Première histoire complète des neurosciences rédigée en français par deux spécialistes du CNRS.

L’ouvrage que nous proposent François Clarac et Jean-Pierre Ternaux est exemplaire à plusieurs points de vue. Il s’agit d’une synthèse réfléchie et informée des neurosciences actuelles et de leur histoire, réalisée dans une perspective large, avec un soin attentif aux contextes, aux phases critiques d’évolution des techniques et des disciplines. Les neurosciences apparaissent comme étant issue d’une longue histoire, remontant aux premières investigations cliniques et réflexions philosophiques de l’Antiquité. Les disciplines qui constituent ce champs disciplinaire se mettent en place au cours du XXe siècle, autour de trois axes principaux adoptés comme thèmes pour les trois premiers chapitres : la connectique et l’étude des voies réflexes ("le cerveau câblé"), la neurobiologie des neurotransmetteurs ("le cerveau flou") et l’étude des fonctions du cerveau. Pour chacun de ces axes, les auteurs mentionnent les pionniers, leurs observations premières, les explorations par de nouveaux instruments, leurs nouvelles hypothèses et théories. On distingue ainsi nettement comment le cheminement des idées, les découvertes et la compréhension de nouveaux mécanismes du cerveau permettent de mieux comprendre, à chaque époque, les fonctions du cerveau, définies dans des cadres expérimentaux toujours restreints, mais rigoureux.

Ce travail a été réalisé par François Clarac, directeur de recherche émérite au CNRS et de différents laboratoires. Il pratique également depuis de nombreuses années l’histoire des neurosciences telle qu’elle se développe au sein de la Société des Neurosciences (http://www.bium.univ-paris5.fr/chn). Jean-Pierre Ternaux est directeur de recherche au CNRS, directeur adjoint à la communication du CNRS et responsable du pôle communication scientifique.

L’avant-propos de Dominique Wolton insiste sur le rôle de l’histoire des neurosciences dans l’évolution de cette discipline. Le réductionnisme moléculaire, l’approche du tout neuronal de la neurophysiologie, l’imagerie et ses dangers interprétatifs constituent une discipline multiforme et riche, qui aurait tendance à annexer tous les savoirs relatifs au cerveau, à la cognition et à l’esprit, si l’approche historique et la conscience de la richesse des sciences de la communication, et plus largement des sciences humaines, dont la récente neurophilosophie, ne constituaient des garde-fous précieux contre un possible "enfermement dogmatique".

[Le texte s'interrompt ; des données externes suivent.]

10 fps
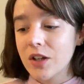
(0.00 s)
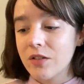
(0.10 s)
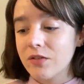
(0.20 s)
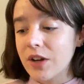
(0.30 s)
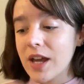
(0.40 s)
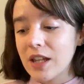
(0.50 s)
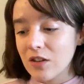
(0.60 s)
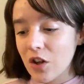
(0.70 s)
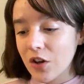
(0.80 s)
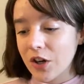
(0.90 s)
for any
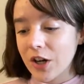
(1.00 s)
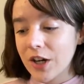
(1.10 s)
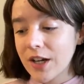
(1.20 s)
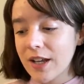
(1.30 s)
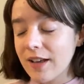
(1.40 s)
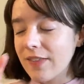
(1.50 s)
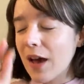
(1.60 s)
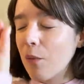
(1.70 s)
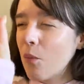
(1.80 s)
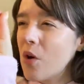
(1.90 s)
longer in
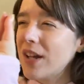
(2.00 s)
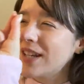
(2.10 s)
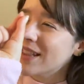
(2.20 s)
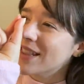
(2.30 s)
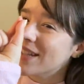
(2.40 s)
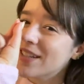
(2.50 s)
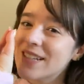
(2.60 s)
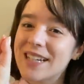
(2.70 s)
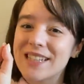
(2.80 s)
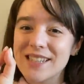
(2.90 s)
that one little
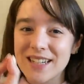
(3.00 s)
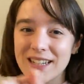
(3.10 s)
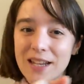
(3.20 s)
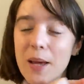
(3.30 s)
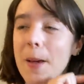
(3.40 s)
instant,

L’histoire raisonnée des neurosciences proposée par Clarac et Terneaux est axée sur des découpages thématiques pertinents, comme le souligne Pierre Buser dans sa préface, et une périodisation qui met en valeur l’esprit des évolutions neuroscientifiques, certaines ruptures apparentes comme la "Révolution sherringtonienne". Mais cette révolution ne représente qu’une sorte de nouveau départ pour les suiveurs de Sherrington, dans une perspective qui sera aussi celle d’autres chercheurs à son époque, dans d’autres pays. Ce que réalise Sherrington est à l’opposé d’une révolution, tant il s’appuie sur une synthèse des données anciennes, dont celles de neuroanatomie, pour fonder une nouvelle physiologie du système nerveux. C’est en ce sens que la révolution de Sherrington est mise en perspective.

L’approche historique des auteurs est donc à la fois vivante et informée, tirant partie de la vie scientifique des figures présentées et décrivant minutieusement leurs apports conceptuels.
Le texte n’est en aucune manière présentiste. Les auteurs ont une compréhension intime des cadres intellectuels du passé. Cependant, les neurosciences actuelles demeurent sous-jacentes, ce qui représente un intérêt pour les ouvrages rédigés par des scientifiques qui ont une maîtrise de leur discipline et de son histoire. Les concepts et théories sont décrits dans le but de comprendre les cheminements complexes des rationalismes locaux vers les conceptions actuelles.

Cette histoire déborde donc le passé et questionne par exemple le statut des neurosciences cognitives ou encore le rôle des modèles. Une grande conclusion "Demain, les neurosciences" envisage les progrès récents des sous-disciplines neuroscientifiques et les thèmes qui seront sûrement à l’honneur ces prochaines décennies.
Une seconde partie de l’ouvrage, constituant un tiers de l’ouvrage, comporte un important glossaire, un répertoire biographique complet des auteurs, ainsi qu’un lexique anglais - français, l’index et une ligne du temps dépliante en trois volets. Ces outils sont inestimables pour ceux voulant, pour mieux la comprendre, se perdre dans la longue histoire des neurosciences et mieux appréhender ce champ scientifique.

Ce volume précieux demeurera pour toutes ces raisons, pendant très longtemps, un ouvrage de référence pour tous les amateurs éclairés des neurosciences, professionnels et simples curieux.